I must go down to HP again, to the lonely PC on standby…

Barry Alford, head of ICT at Paragon Community Housing, explains how the housing provider carried out a live simulation of a full ‘DR day’ to test its business continuity strategy and what it learned from the experience.

It was in one of our senior management team meetings (in December 2012) that I presented a DR options report. I didn’t really think that the management team would go along with one particular recommendation and so, when they apparently did, I had to double-check: “Just to be certain on this, you do realise that this means closing down the head office for the day, shipping some staff to our fall-back site, and other staff working from our other premises or at home?”

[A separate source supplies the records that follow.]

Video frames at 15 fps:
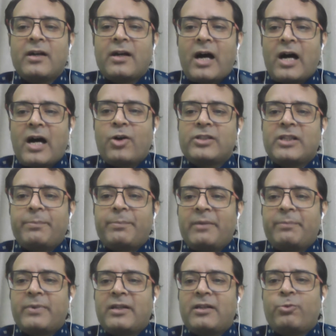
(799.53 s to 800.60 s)
how the
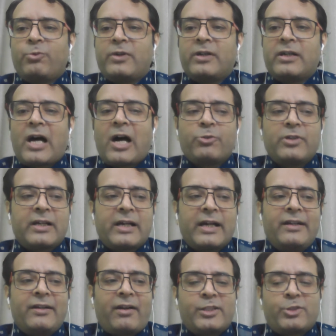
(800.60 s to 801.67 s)
people were, how the
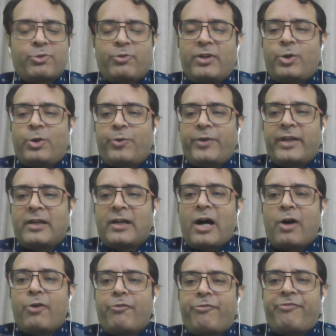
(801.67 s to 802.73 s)
countries were doing,
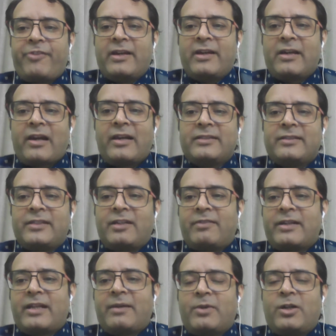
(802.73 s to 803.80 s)
how fairly they
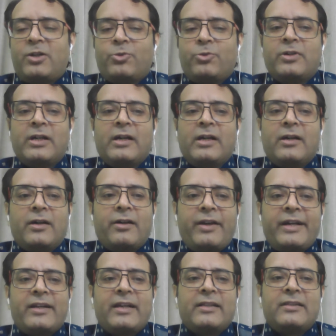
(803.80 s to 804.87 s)
were able to
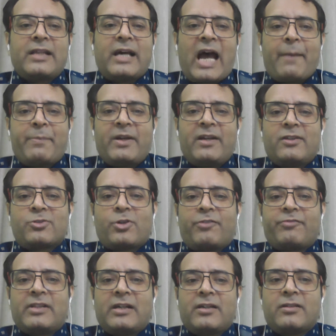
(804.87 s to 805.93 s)
retain the happiness
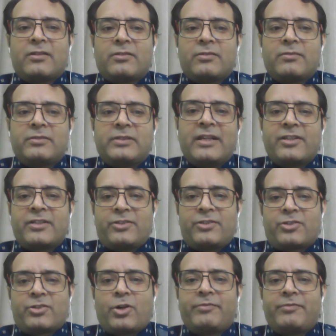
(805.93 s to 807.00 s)
of the
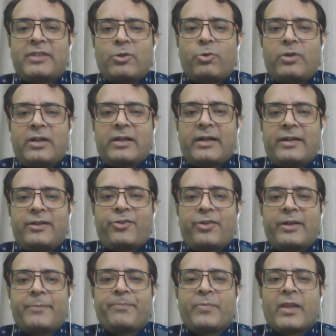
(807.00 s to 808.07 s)
citizens of their own
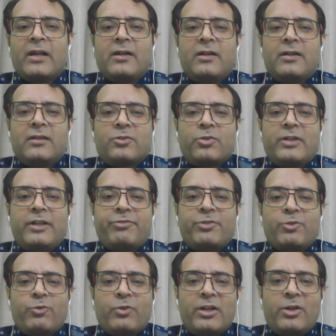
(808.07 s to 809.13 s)
country. So if
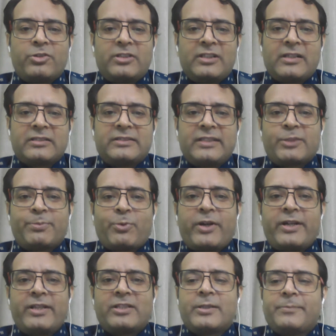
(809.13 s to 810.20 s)
you want to see the 6
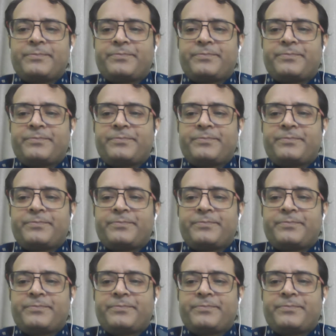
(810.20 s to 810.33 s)
points,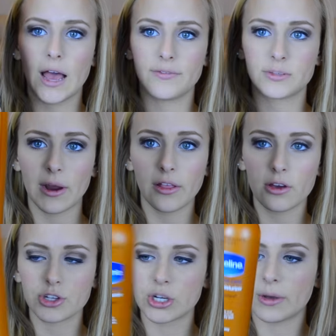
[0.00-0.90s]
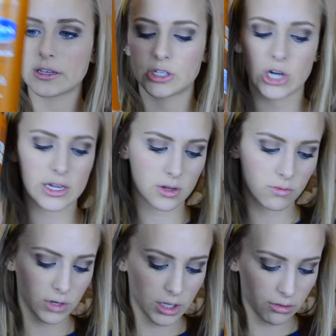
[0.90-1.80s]
I have spray lotion because it dries
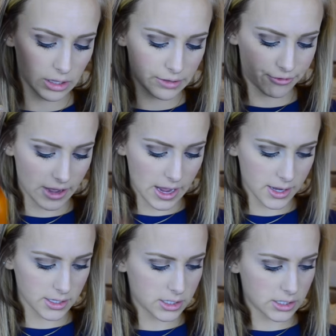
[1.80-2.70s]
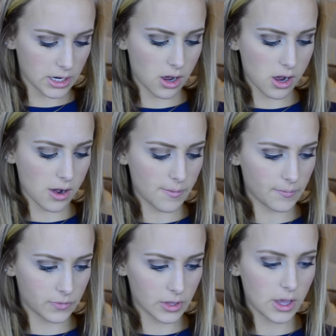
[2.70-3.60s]
really, really fast.
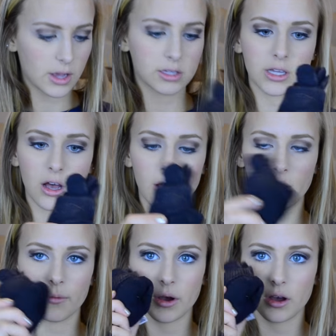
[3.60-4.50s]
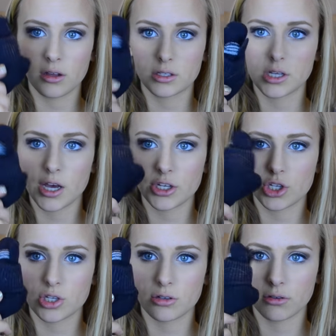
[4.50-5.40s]
Um, some
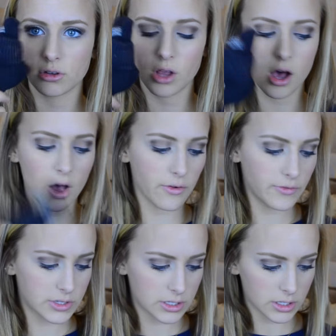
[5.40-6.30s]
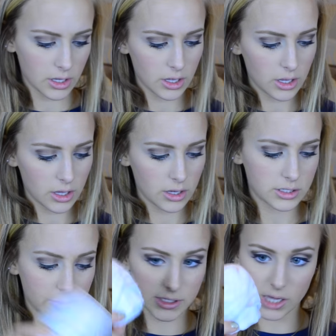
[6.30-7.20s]
touch gloves,
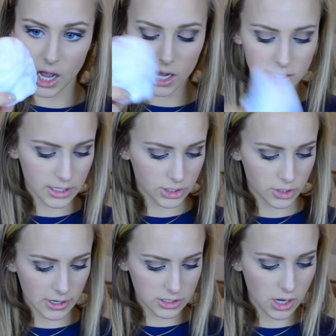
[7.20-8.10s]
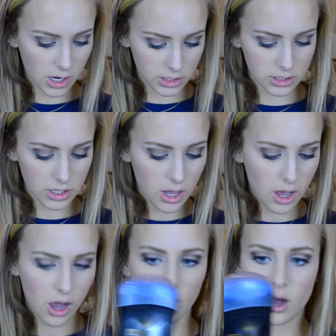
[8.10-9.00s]
some socks, extra pair of socks,
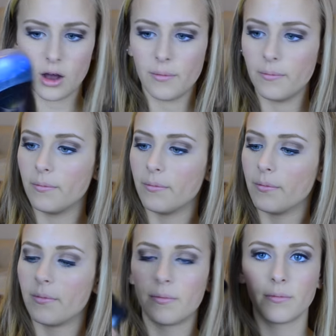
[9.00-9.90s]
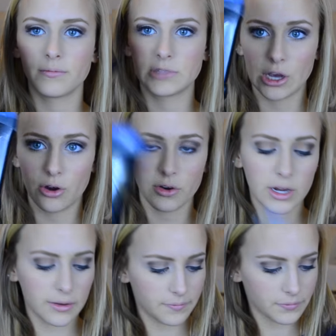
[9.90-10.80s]
um,
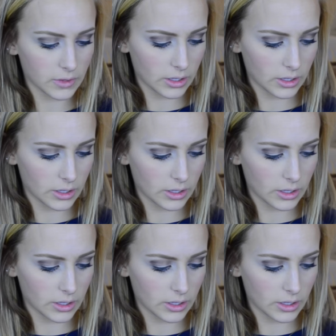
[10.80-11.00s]
deodorant,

There were a few moments of silence as the full significance dawned on them and we went on to reach a (qualified) agreement on how and when this could be carried out. Anyway, in the event we didn’t progress it at the time until the idea was resurrected by our new finance director, Paul Rickard, who proved to be very supportive. ‘DR day’ was provisionally planned for November 2015, thus missing the worst of the winter months.

It was surprisingly difficult to pin down an exact date in November; we had to avoid events such as a board away-day, a staff conference and a group-wide ’amalgamation’ (restructuring). A Friday was favourite for DR day, generally being a ‘lighter’ working day than others and with a weekend available for staff to catch up on work (this was for re-entering data and for systems to synchronise; more of that later). We selected 20 November, which later slipped to 27 November.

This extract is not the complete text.